* _Collected data_
++++++++++

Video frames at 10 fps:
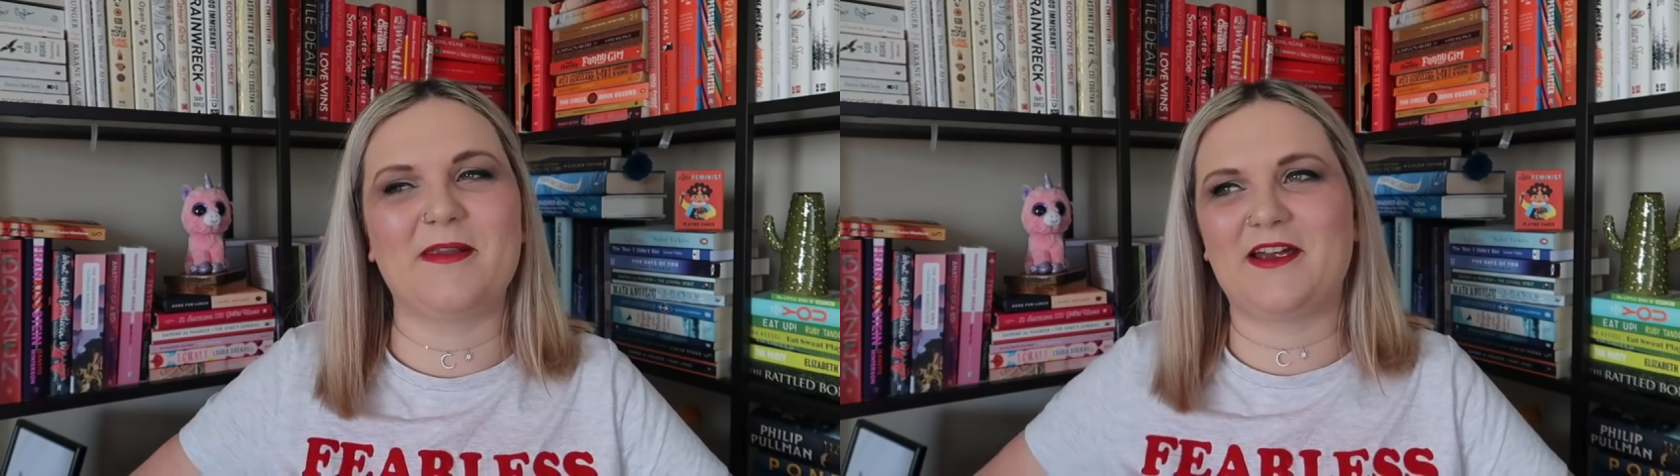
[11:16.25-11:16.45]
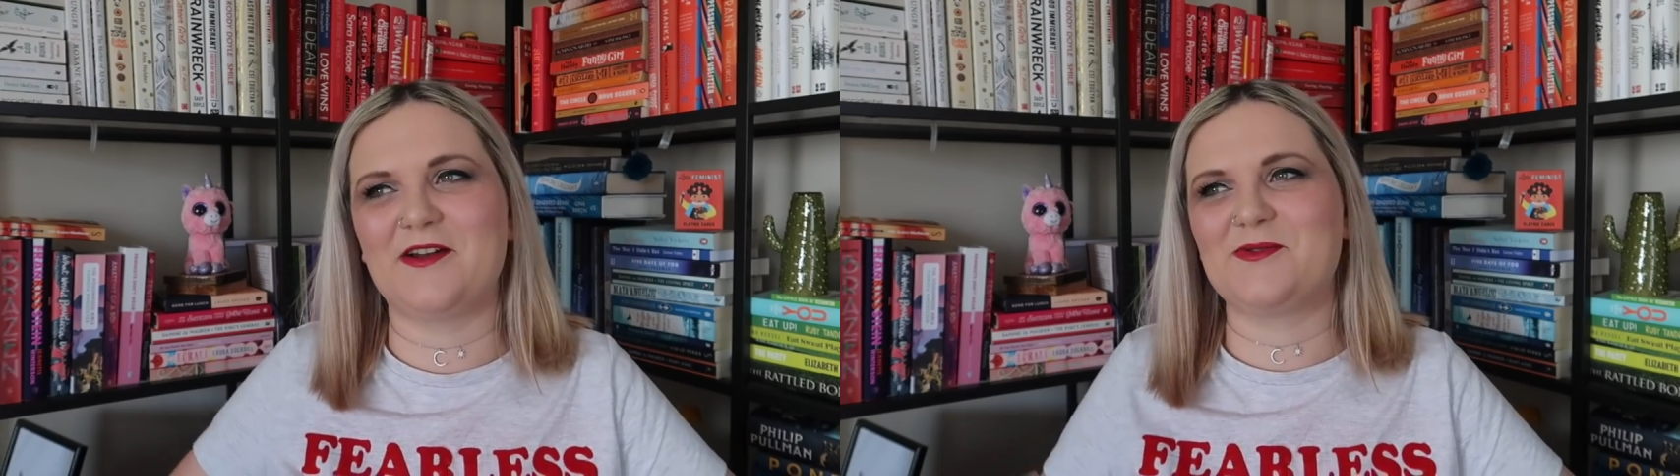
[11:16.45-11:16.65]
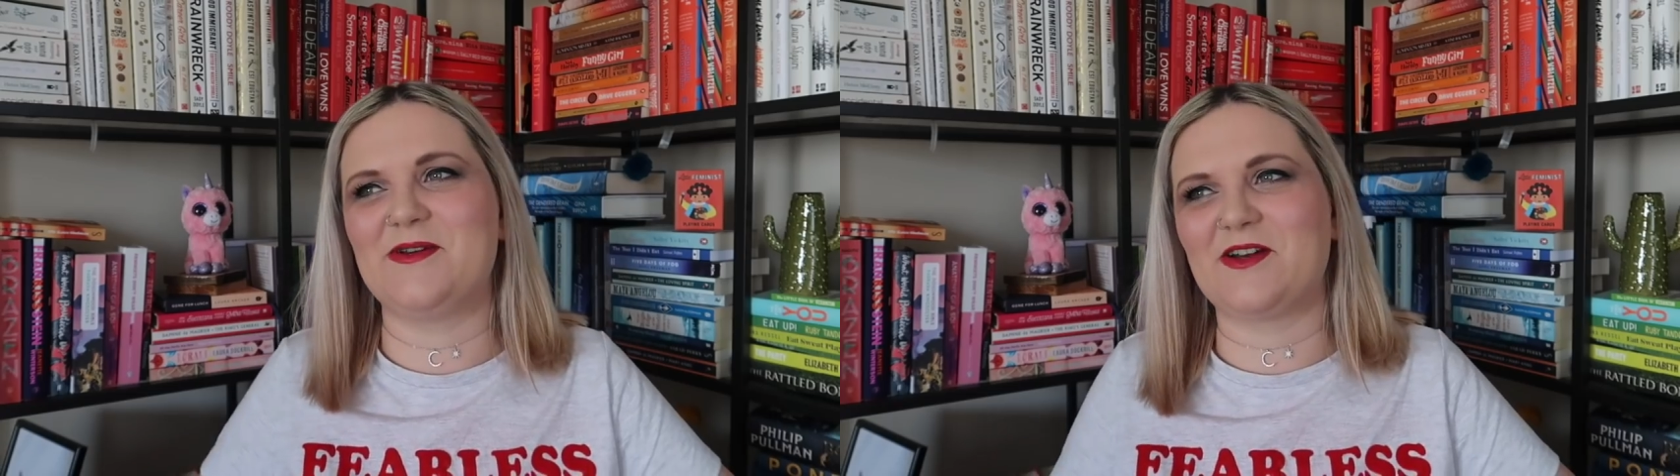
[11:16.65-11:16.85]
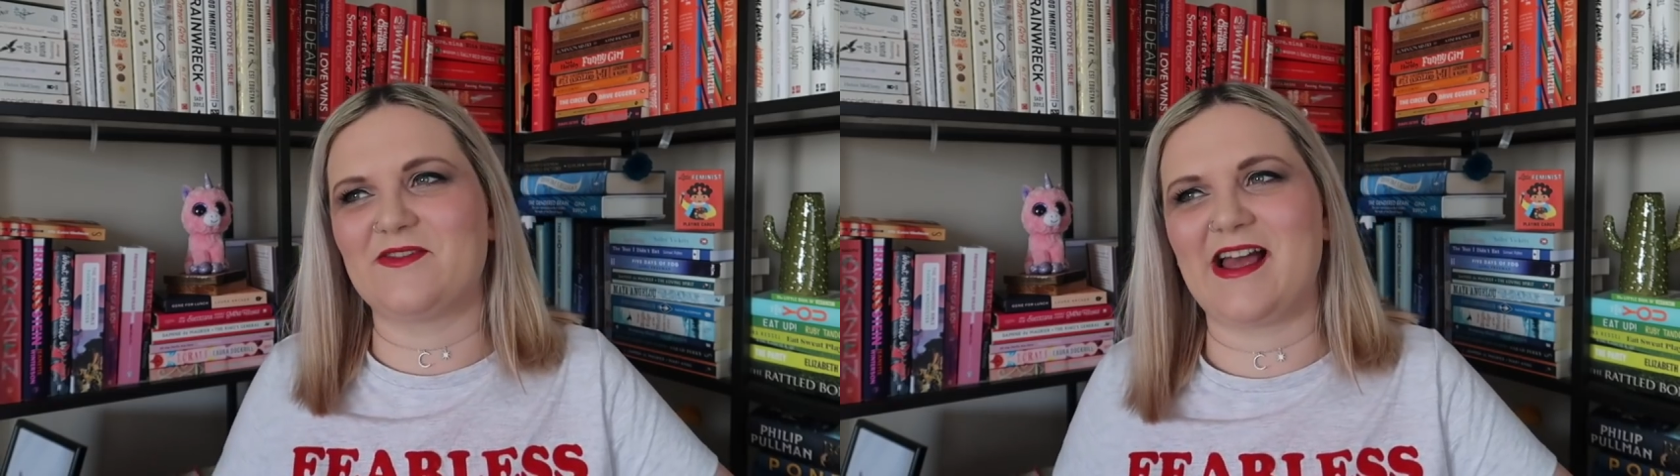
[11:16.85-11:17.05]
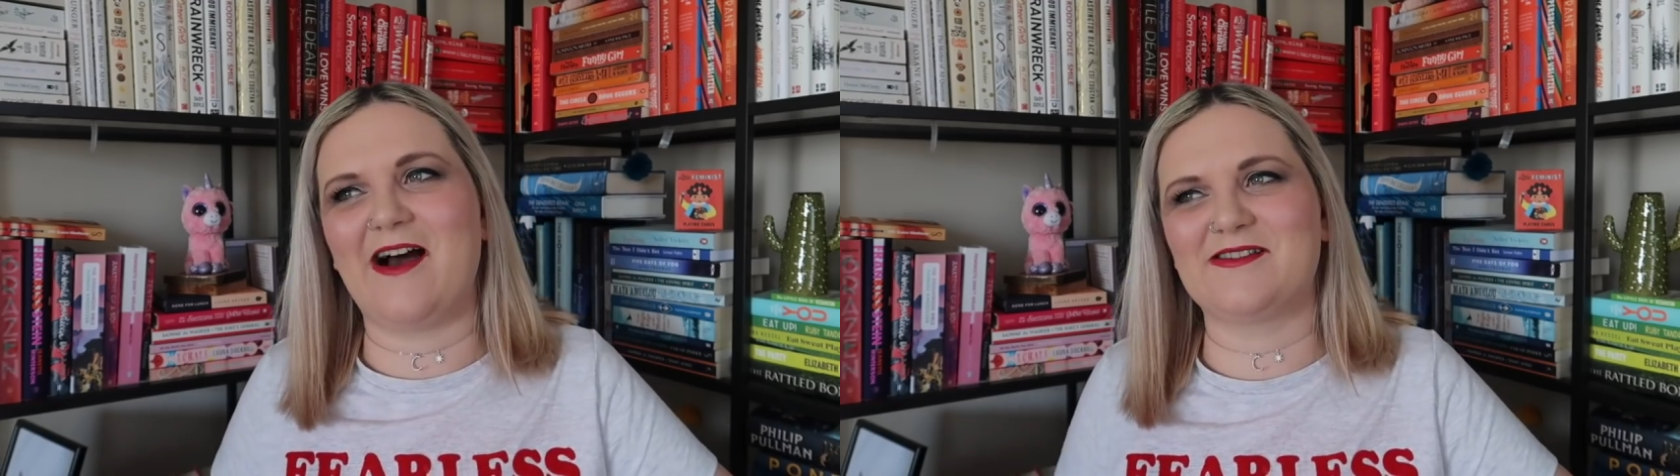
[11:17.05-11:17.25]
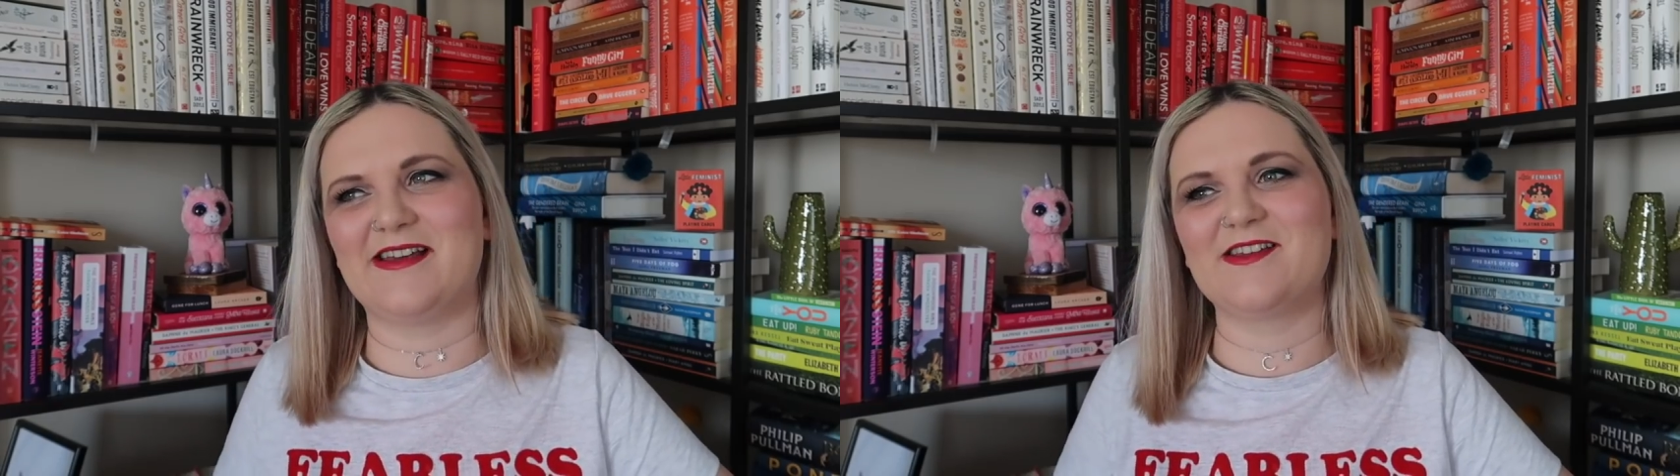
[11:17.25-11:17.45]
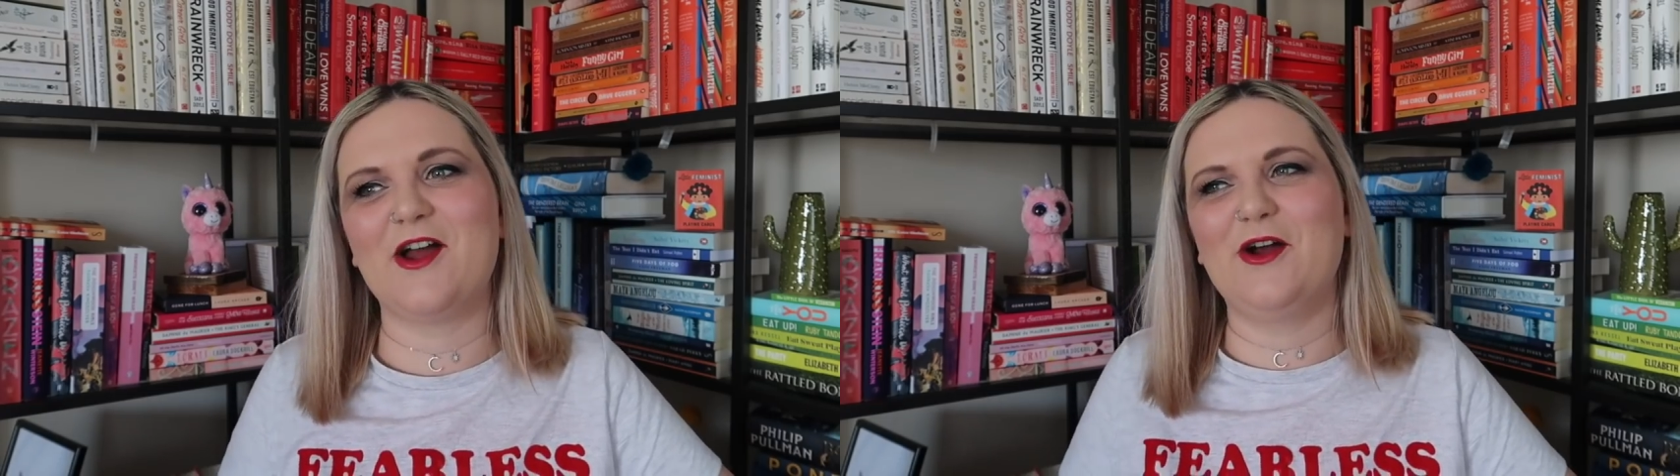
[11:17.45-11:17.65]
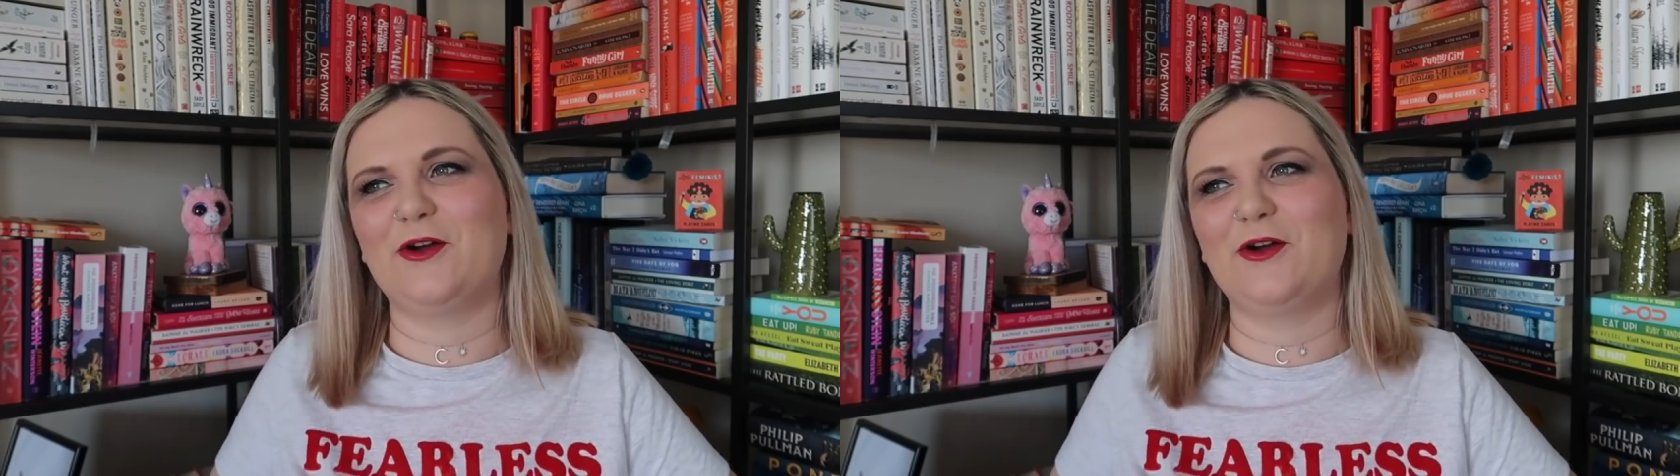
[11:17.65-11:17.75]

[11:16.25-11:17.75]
but they go to each other's houses,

++++++++++

* _YOUR ASSIGNMENT_
Each entry above is to be written out again unchanged, apart from the pictures, which are left out.

* _SOLUTION TO THIS TASK_
Video frames at 10 fps:
[11:16.25-11:16.45]
[11:16.45-11:16.65]
[11:16.65-11:16.85]
[11:16.85-11:17.05]
[11:17.05-11:17.25]
[11:17.25-11:17.45]
[11:17.45-11:17.65]
[11:17.65-11:17.75]

[11:16.25-11:17.75]
but they go to each other's houses,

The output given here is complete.